WHAT TO DO
Transcribe all of the records, leaving out any pictures.

Dataset entries
--

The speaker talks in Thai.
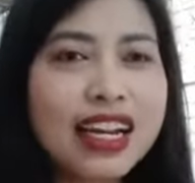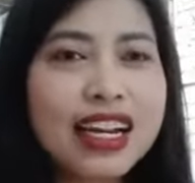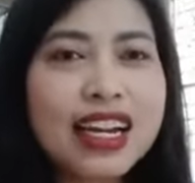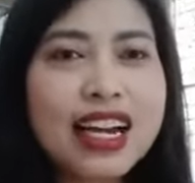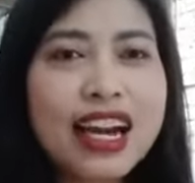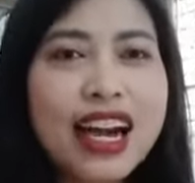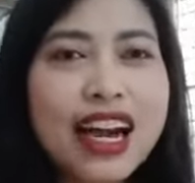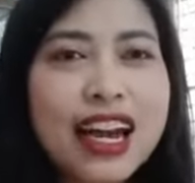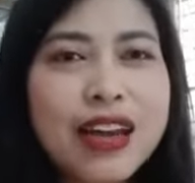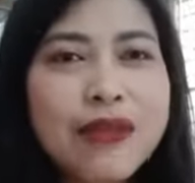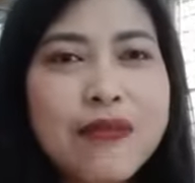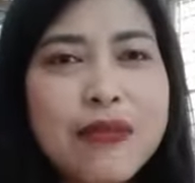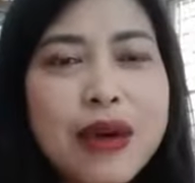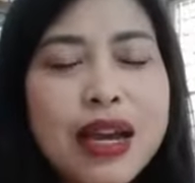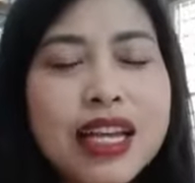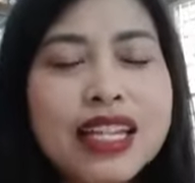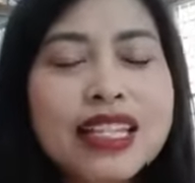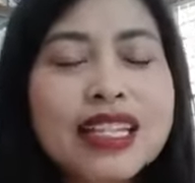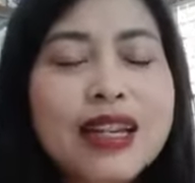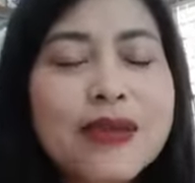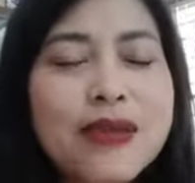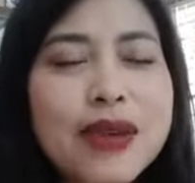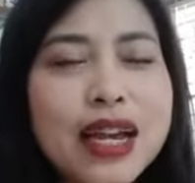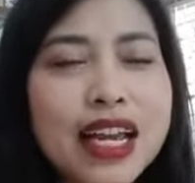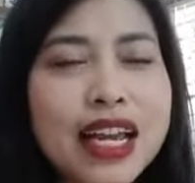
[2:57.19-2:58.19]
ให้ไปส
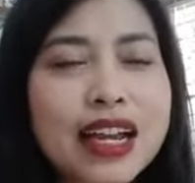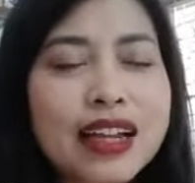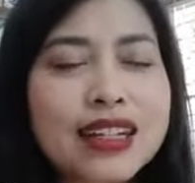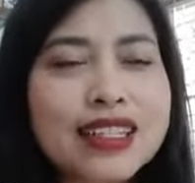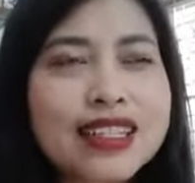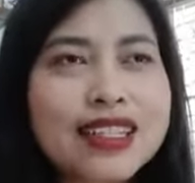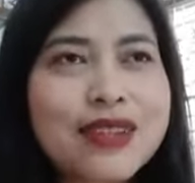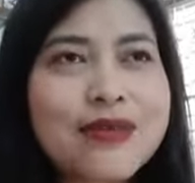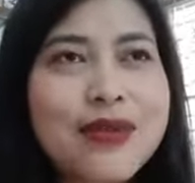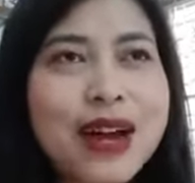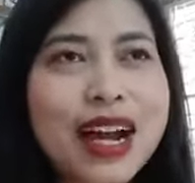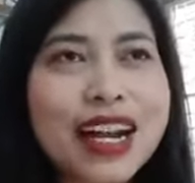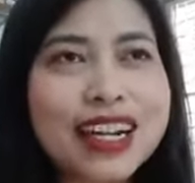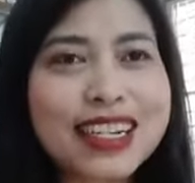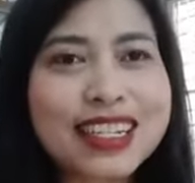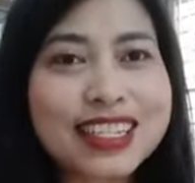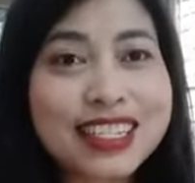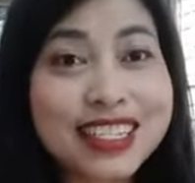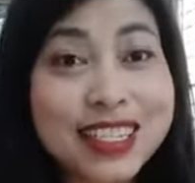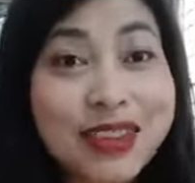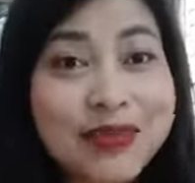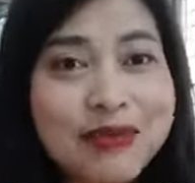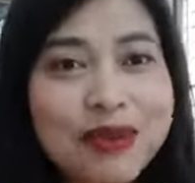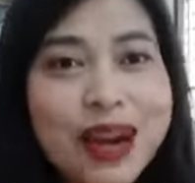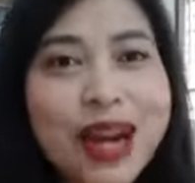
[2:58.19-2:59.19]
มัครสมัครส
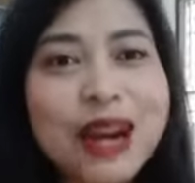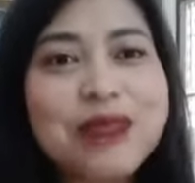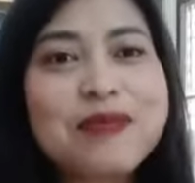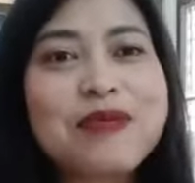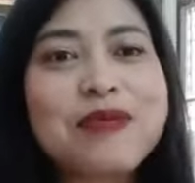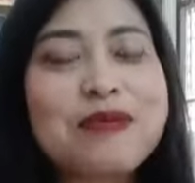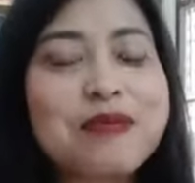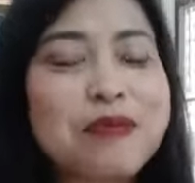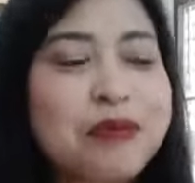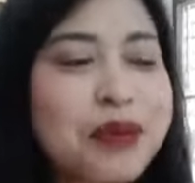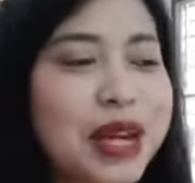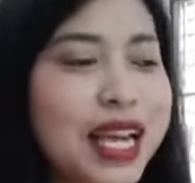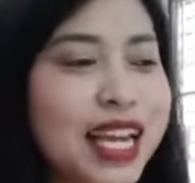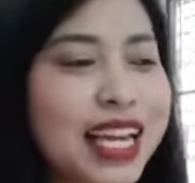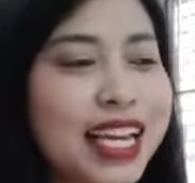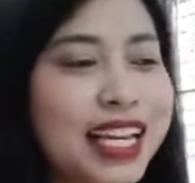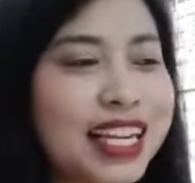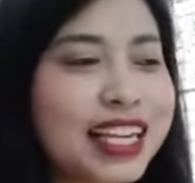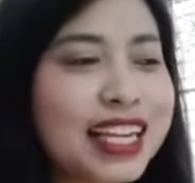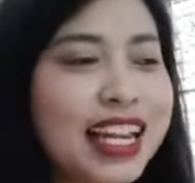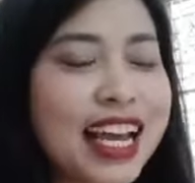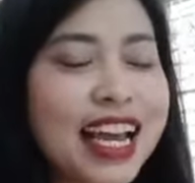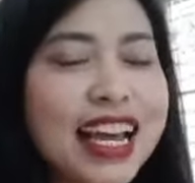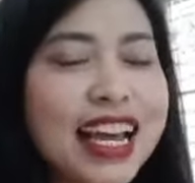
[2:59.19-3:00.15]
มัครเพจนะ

--

THE ANSWER
The speaker talks in Thai.
[2:57.19-2:58.19]
ให้ไปส
[2:58.19-2:59.19]
มัครสมัครส
[2:59.19-3:00.15]
มัครเพจนะ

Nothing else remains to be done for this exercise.